Saved entries

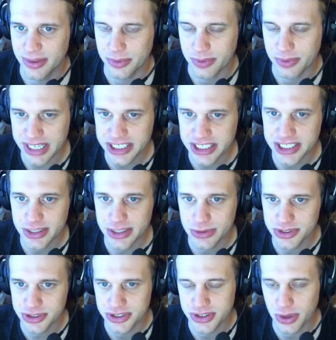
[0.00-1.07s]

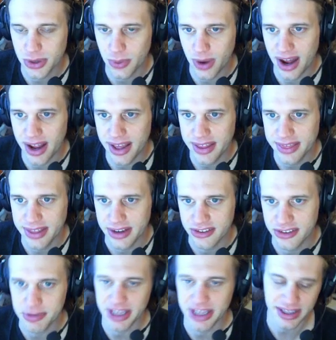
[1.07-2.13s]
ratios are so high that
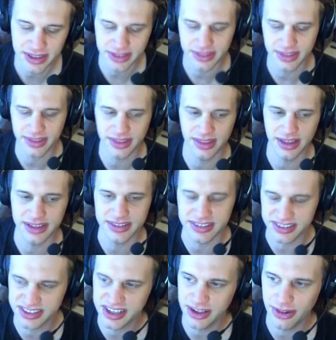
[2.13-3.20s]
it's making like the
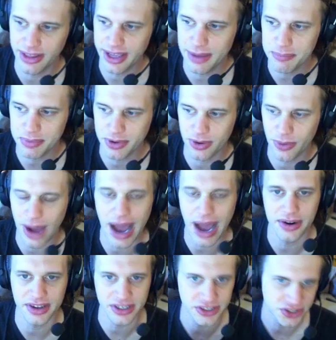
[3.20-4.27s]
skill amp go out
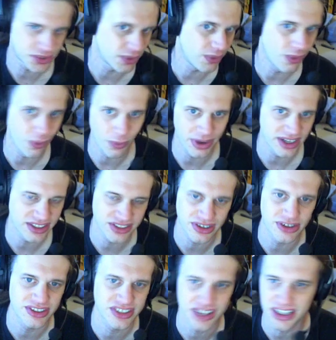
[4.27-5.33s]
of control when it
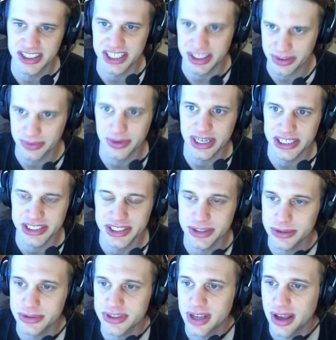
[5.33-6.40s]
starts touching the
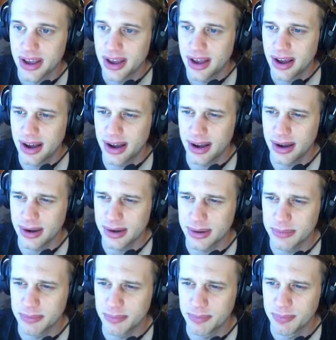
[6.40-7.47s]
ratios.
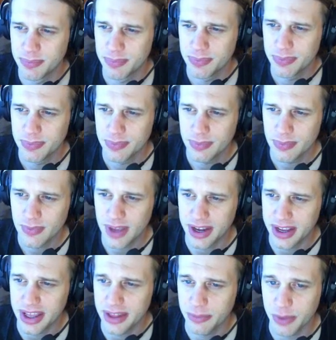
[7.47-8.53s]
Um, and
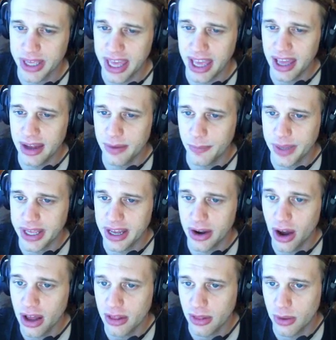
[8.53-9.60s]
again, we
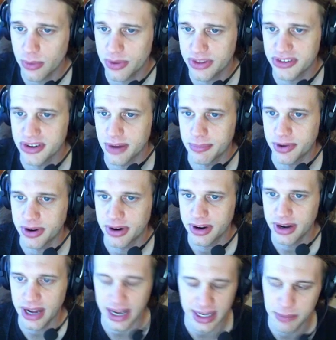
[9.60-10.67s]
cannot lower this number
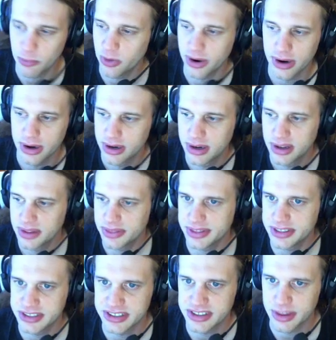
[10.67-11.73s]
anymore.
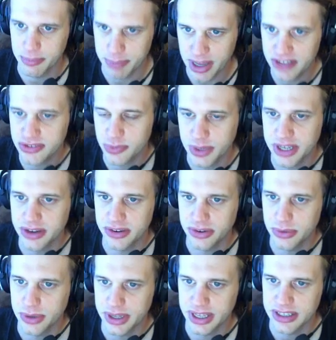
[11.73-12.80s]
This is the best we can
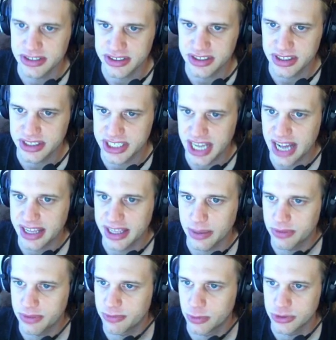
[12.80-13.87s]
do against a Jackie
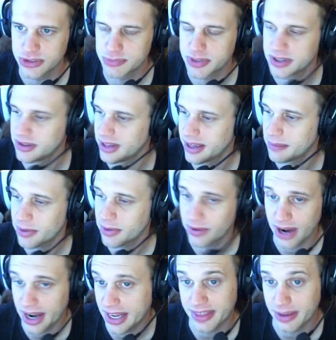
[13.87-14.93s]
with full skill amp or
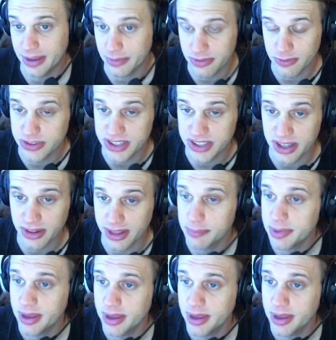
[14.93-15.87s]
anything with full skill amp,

> [About this task] Copy out all the data exactly; skip the pictures.

> [Your response]
[0.00-1.07s]

[1.07-2.13s]
ratios are so high that
[2.13-3.20s]
it's making like the
[3.20-4.27s]
skill amp go out
[4.27-5.33s]
of control when it
[5.33-6.40s]
starts touching the
[6.40-7.47s]
ratios.
[7.47-8.53s]
Um, and
[8.53-9.60s]
again, we
[9.60-10.67s]
cannot lower this number
[10.67-11.73s]
anymore.
[11.73-12.80s]
This is the best we can
[12.80-13.87s]
do against a Jackie
[13.87-14.93s]
with full skill amp or
[14.93-15.87s]
anything with full skill amp,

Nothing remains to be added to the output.